**DATASET EXCERPTS:**

───

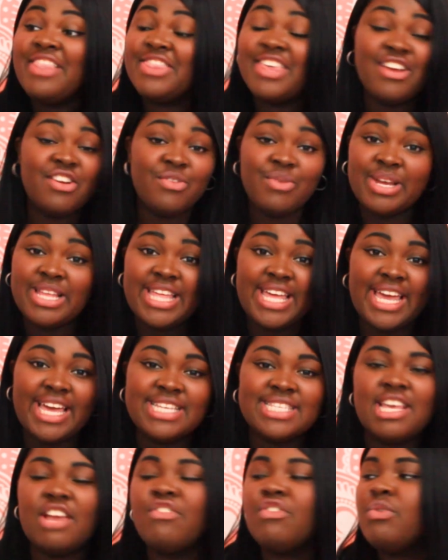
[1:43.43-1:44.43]
there really
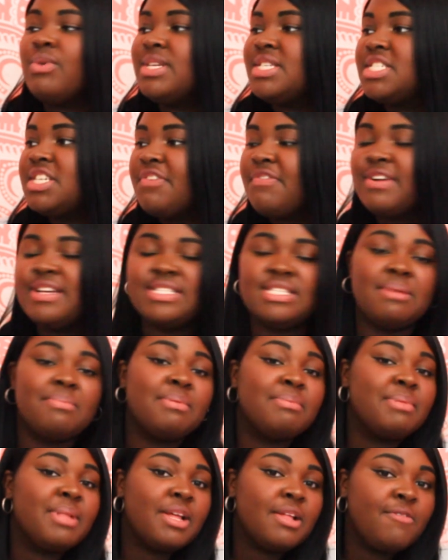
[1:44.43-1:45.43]
is. Everyone's different. Some
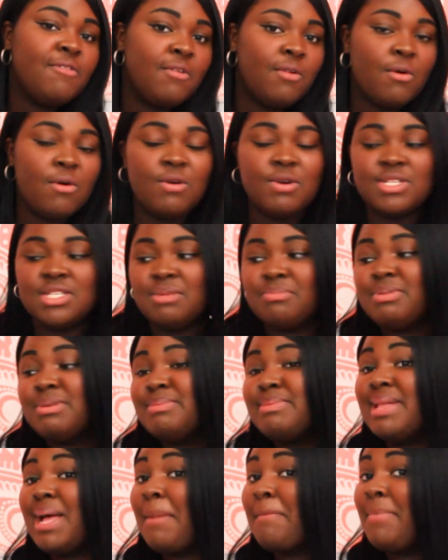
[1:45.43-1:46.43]
people like floral, some
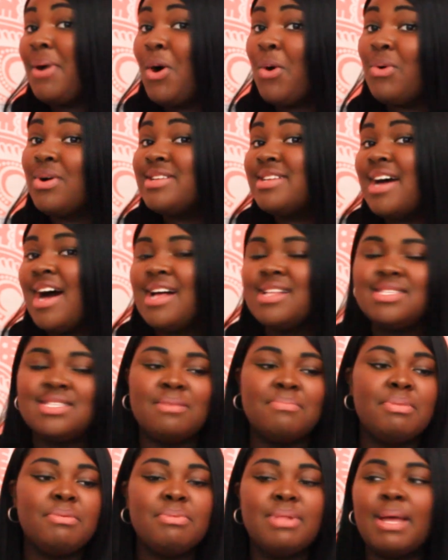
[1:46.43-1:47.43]
people like polka dots,
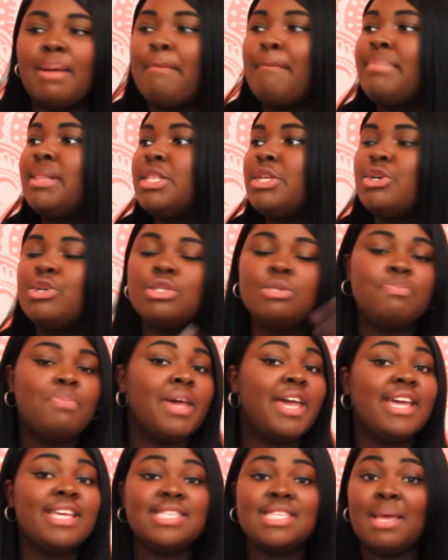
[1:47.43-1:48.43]
some people like blues,
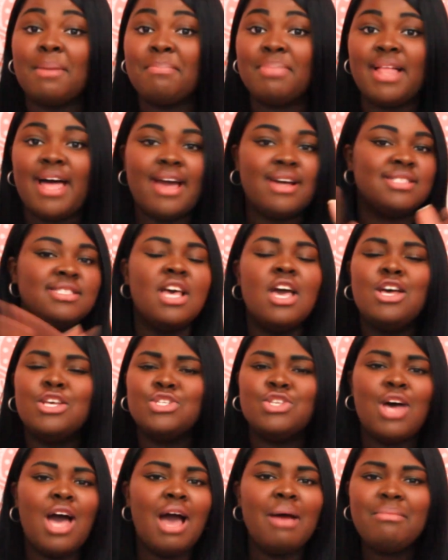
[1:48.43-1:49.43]
pinks, and blacks.
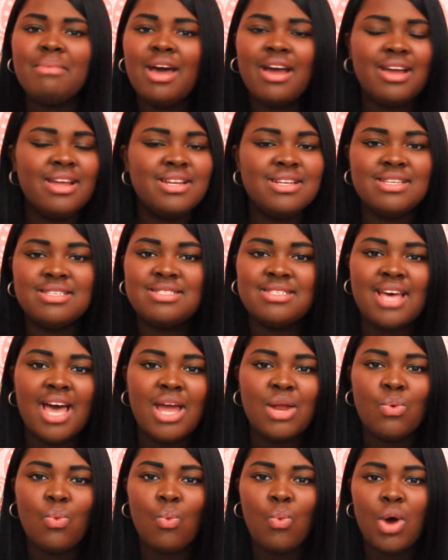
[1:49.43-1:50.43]
So I'm not gonna
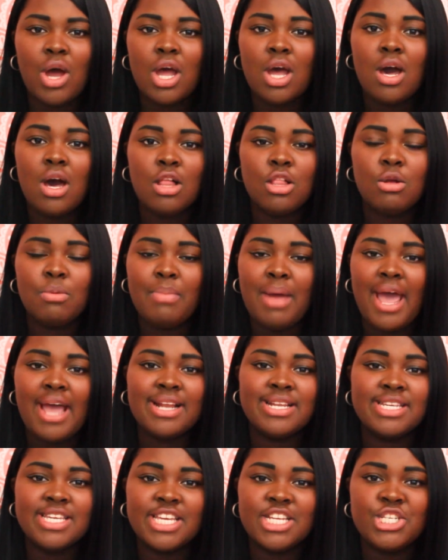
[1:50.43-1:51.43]
decide what color
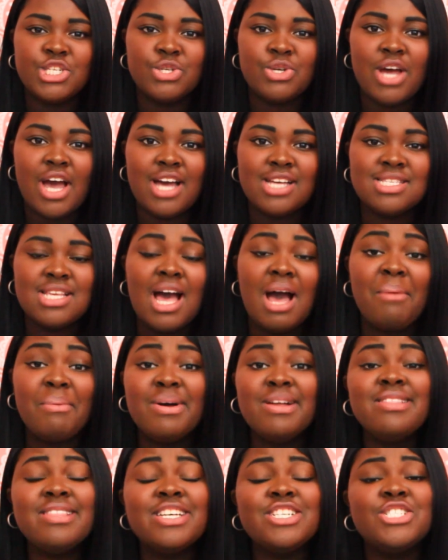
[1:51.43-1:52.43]
bag to get you guys. I'm
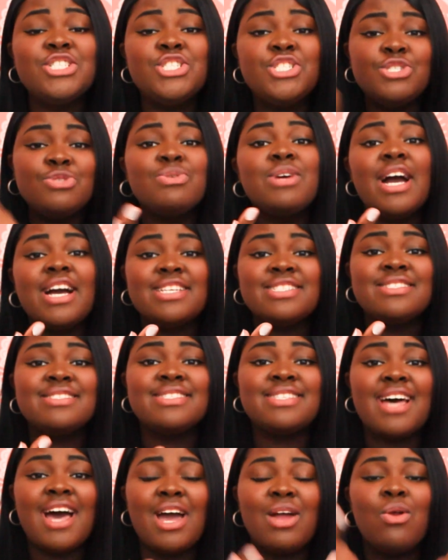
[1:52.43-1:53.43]
gonna let you guys
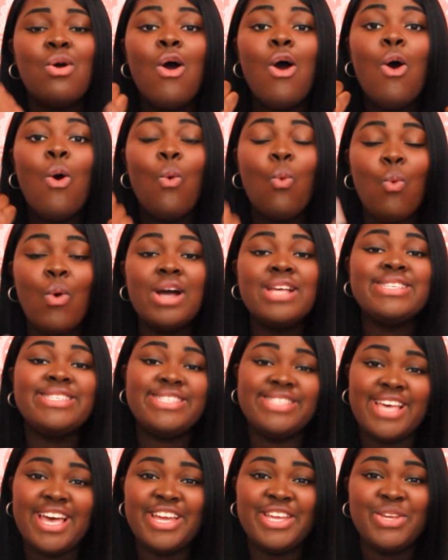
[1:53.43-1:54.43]
decide what
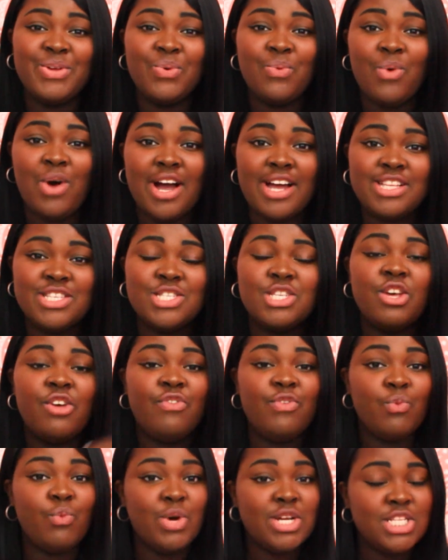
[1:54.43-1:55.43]
set you want. So
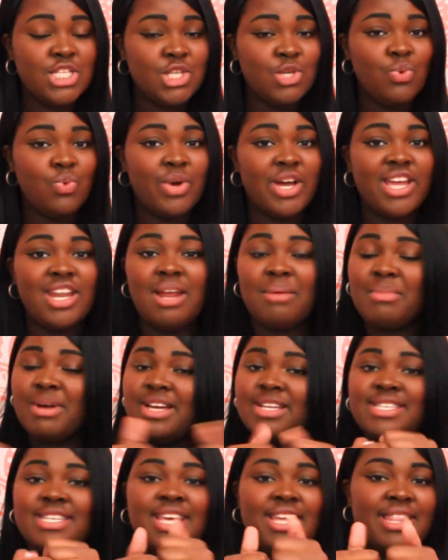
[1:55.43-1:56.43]
if you, once you win, I'm
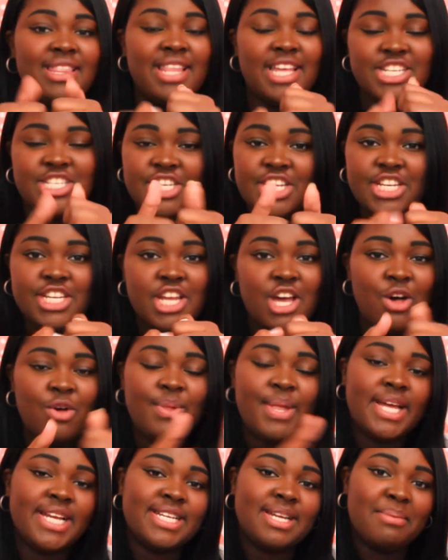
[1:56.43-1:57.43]
gonna let you
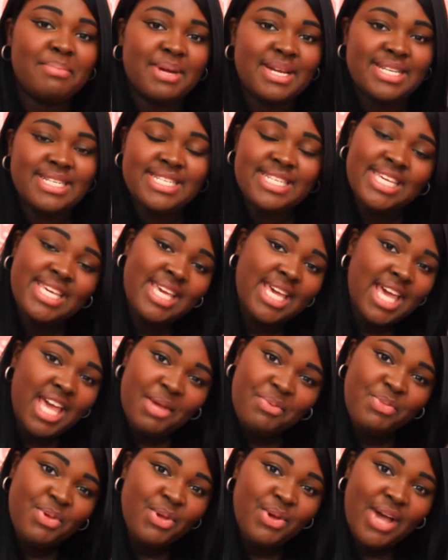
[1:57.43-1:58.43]
know, like I'm gonna
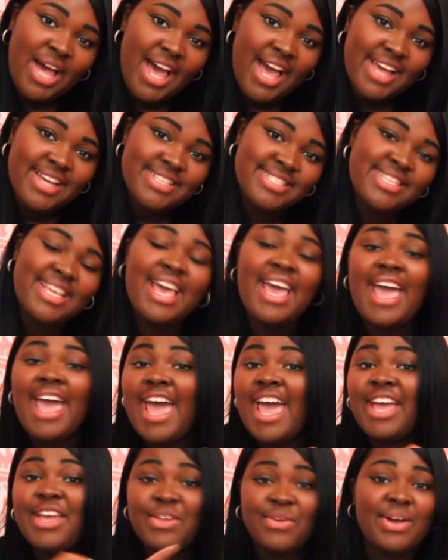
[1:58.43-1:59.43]
DM you guys,
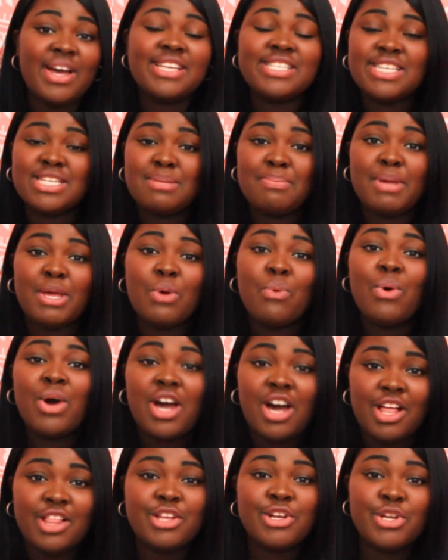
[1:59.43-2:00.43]
and you guys get to pick
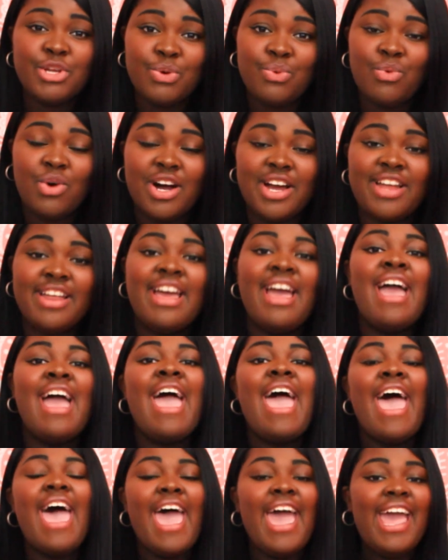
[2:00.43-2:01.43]
what color you want.
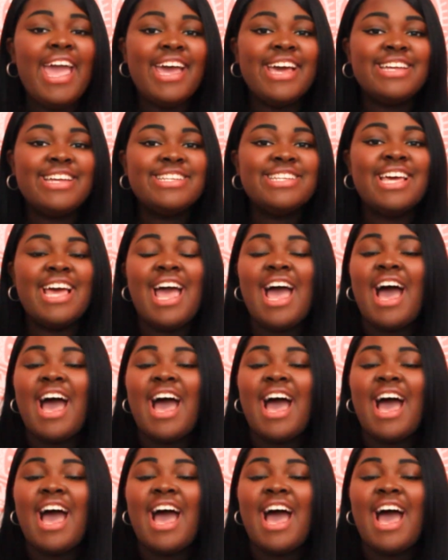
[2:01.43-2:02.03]
And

───

**TASK DIRECTIONS:** Every line from the one with "[1:50.43-1:51.43]" through the last line of the data must be copied exactly. Leave the pictures out.

**ANSWER SPACE:**
[1:50.43-1:51.43]
decide what color
[1:51.43-1:52.43]
bag to get you guys. I'm
[1:52.43-1:53.43]
gonna let you guys
[1:53.43-1:54.43]
decide what
[1:54.43-1:55.43]
set you want. So
[1:55.43-1:56.43]
if you, once you win, I'm
[1:56.43-1:57.43]
gonna let you
[1:57.43-1:58.43]
know, like I'm gonna
[1:58.43-1:59.43]
DM you guys,
[1:59.43-2:00.43]
and you guys get to pick
[2:00.43-2:01.43]
what color you want.
[2:01.43-2:02.03]
And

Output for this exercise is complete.